Pour moins exposer le continent noir à la détérioration des termes de l’échange, la conférence ministérielle sur la propriété intellectuelle pour une Afrique émergente se réunit pour trois jours à Dakar. Une problématique importante, vu la nécessité d’intégrer la propriété intellectuelle dans les politiques et programmes de développement des pays africains. Une urgence dans le contexte ou plusieurs de ces pays sont candidats à l’émergence économique. Cependant, l’absence ou l’abandon des normes de procédures en matière de mesures anti-contrefaçon ou leur non-harmonisation, limitent l’impact attendu des droits de propriété intellectuelle en Afrique. ‘‘La question de la protection de la propriété intellectuelle doit dès lors être au cœur de nos préoccupations en ce qu’elle vise à prévenir la contrefaçon et l’utilisation frauduleuse d’œuvres artistiques ou littéraires, de procédés d’application industrielle ou artisanale’’, a déclaré Mahammad Dionne, annonçant que le code douanier sénégalais vient de s’enrichir de nouvelles clauses qui érigent la contrefaçon en délit douanier, en plus du code des obligations civiles et commerciales qui régulent les pratiques concurrentielles.
Connaissances traditionnelles
Dans cette nouvelle société du savoir et du savoir-faire, l’Afrique s’emploie à la mise sur pied de systèmes d’innovation et de propriété intellectuelle efficace. Chaque année dans le monde, environ 4,4 millions de marques déposées sont enregistrées, fait savoir le directeur général de l’OMPI, Francis Gurry.

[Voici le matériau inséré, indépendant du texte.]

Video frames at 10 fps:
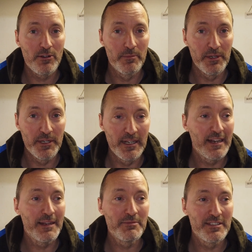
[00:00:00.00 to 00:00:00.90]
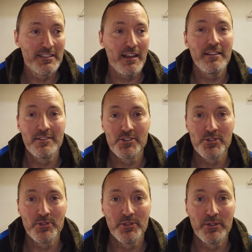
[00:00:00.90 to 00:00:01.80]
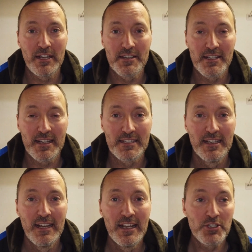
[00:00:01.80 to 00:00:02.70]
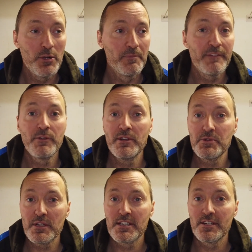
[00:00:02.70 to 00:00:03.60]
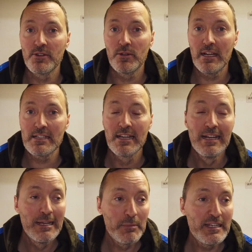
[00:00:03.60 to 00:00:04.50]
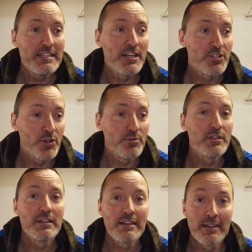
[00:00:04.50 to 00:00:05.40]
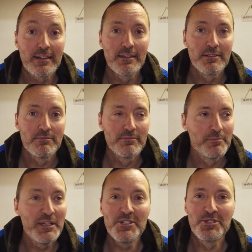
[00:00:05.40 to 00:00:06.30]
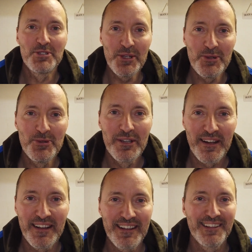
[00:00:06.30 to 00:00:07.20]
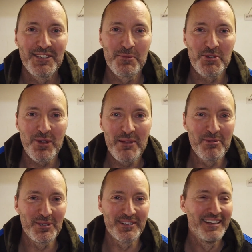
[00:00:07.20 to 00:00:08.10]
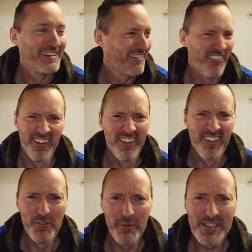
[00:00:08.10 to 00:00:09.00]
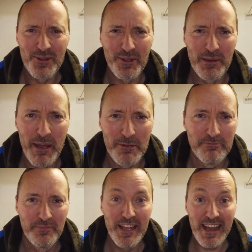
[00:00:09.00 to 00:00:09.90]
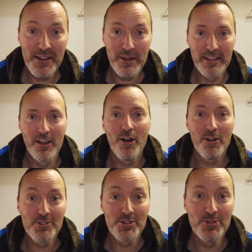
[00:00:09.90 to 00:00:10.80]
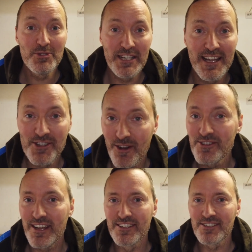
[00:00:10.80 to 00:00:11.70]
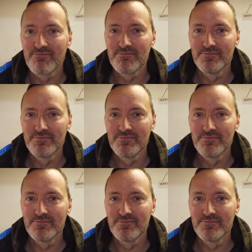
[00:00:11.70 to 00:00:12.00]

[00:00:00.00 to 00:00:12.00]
log burner, and I'm dying to show you guys that. So, if you're interested in all that, please don't click. Please do click the subscribe button. What am I talking about? Anyway, on to today's content.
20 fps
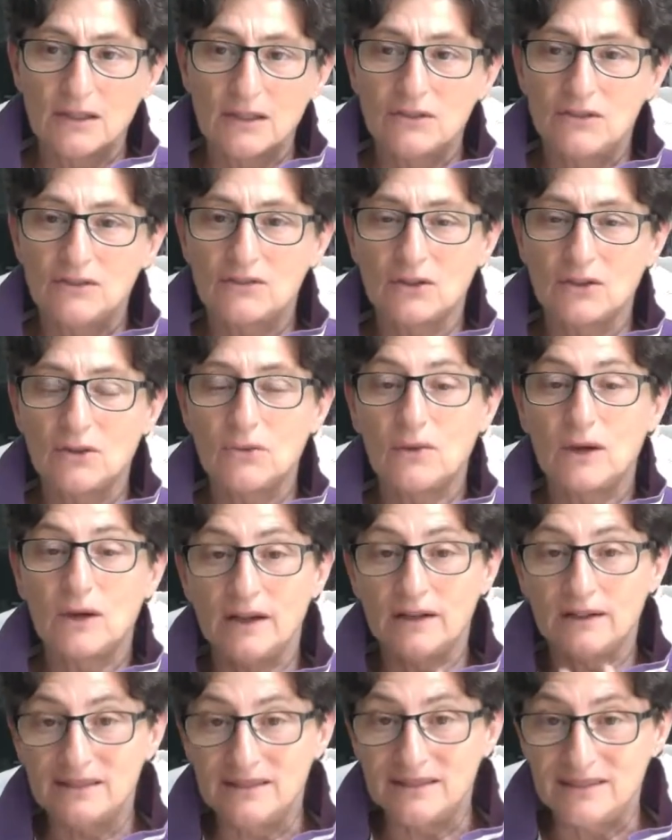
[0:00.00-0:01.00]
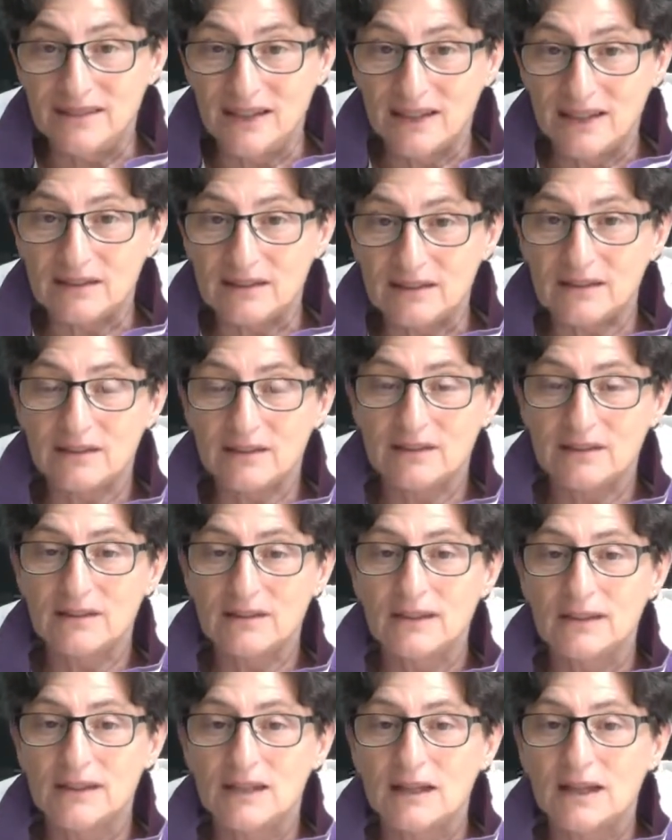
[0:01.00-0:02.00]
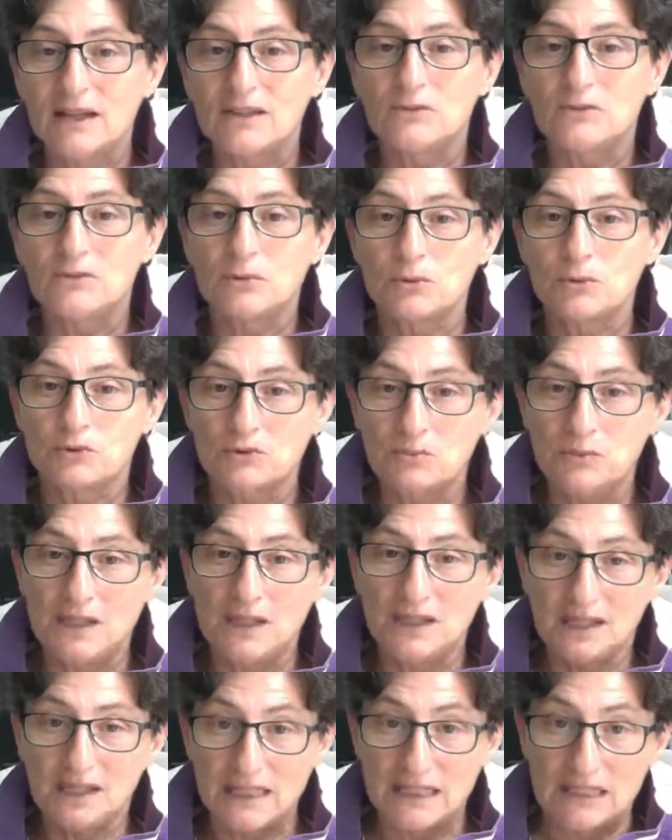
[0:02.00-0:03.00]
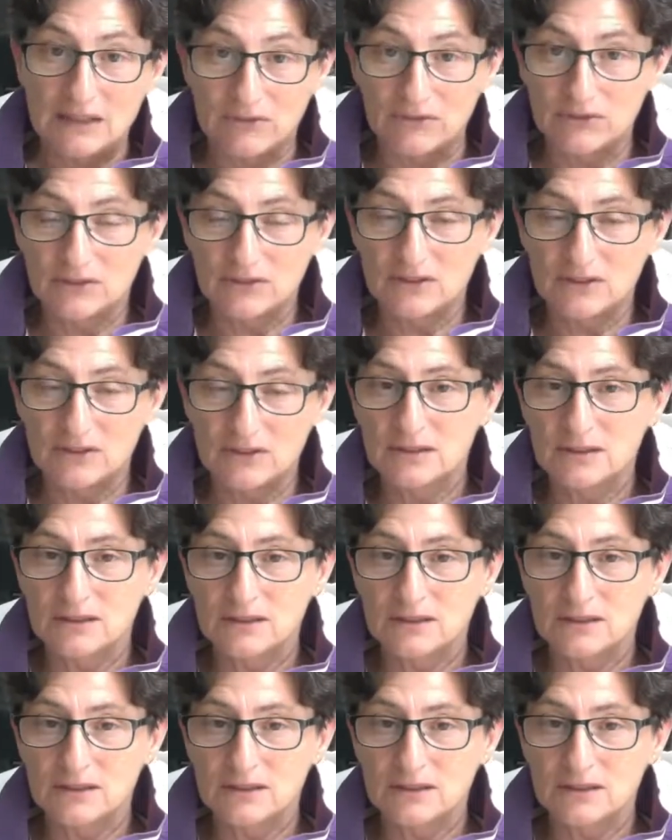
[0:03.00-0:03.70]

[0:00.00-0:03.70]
So her death has brought me a gift,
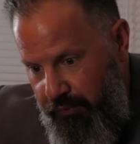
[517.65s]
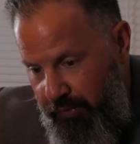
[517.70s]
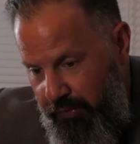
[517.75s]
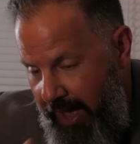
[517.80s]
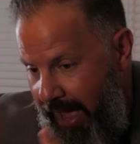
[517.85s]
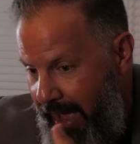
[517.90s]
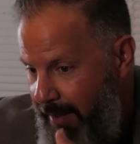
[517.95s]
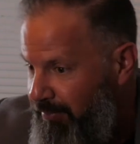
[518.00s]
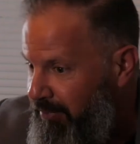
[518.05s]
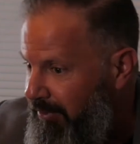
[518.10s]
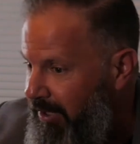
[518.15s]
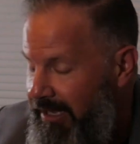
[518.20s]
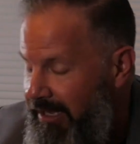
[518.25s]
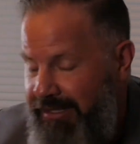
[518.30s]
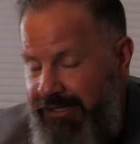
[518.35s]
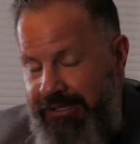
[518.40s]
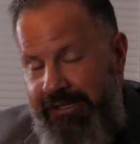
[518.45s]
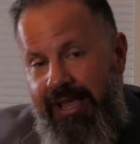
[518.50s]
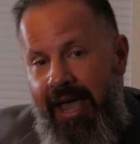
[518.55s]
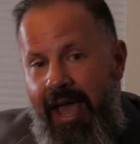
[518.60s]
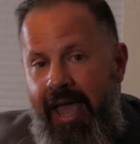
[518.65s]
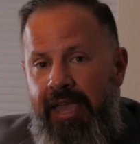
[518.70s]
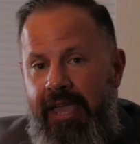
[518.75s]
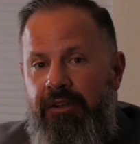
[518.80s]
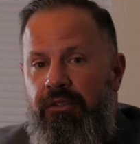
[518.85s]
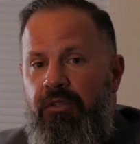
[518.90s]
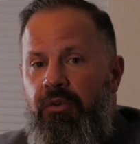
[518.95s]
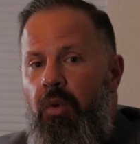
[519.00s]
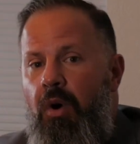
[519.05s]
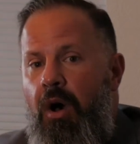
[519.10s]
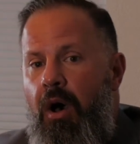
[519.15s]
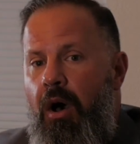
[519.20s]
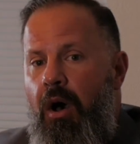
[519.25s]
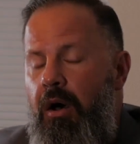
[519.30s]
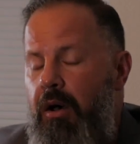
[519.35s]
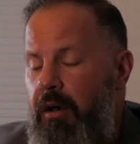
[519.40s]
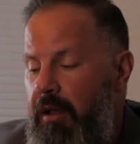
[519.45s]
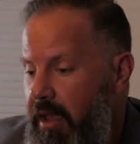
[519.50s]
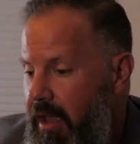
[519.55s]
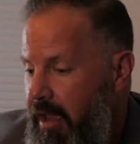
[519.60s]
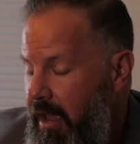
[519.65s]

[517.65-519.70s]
I plugged this guy into the wall.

Le continent est aussi confronté à des problèmes d’exclusion de certaines de ses connaissances, tels les savoirs traditionnels, qui ont contribué dans certains cas à des percées scientifiques majeures. Aussi, en ce qui concerne la protection du patrimoine immatériel comme la tradition orale africaine, la présidente de l’Ile Maurice, Ameenah Gurib-Fakim, invitée spéciale de la conférence, a appelé les chercheurs africains à plus de pragmatisme. ‘‘La codification des données traditionnelles indiennes et chinoises a permis leur reconnaissance, surtout dans les domaines des applications médicinales. Il n’y a pas eu ce même sérieux de transmettre les données traditionnelles africaines. Le plus important, c’est la reconnaissance de ces données dans le continent africain. Il faut nous parler pour accorder la validité et reconnaissance à nos propres données’’, suggère-t-elle.
La recherche universitaire n’est pas en reste puisque ‘‘ seules les publications scientifiques préoccupent les universitaires, dans la recherche de leur promotion académique, alors que l’invention ainsi perdue pourrait être économiquement plus bénéfique à toute la société’’, dénonce Paul Ikounga qui suggère aux académiciens de vulgariser les résultats de leur recherche.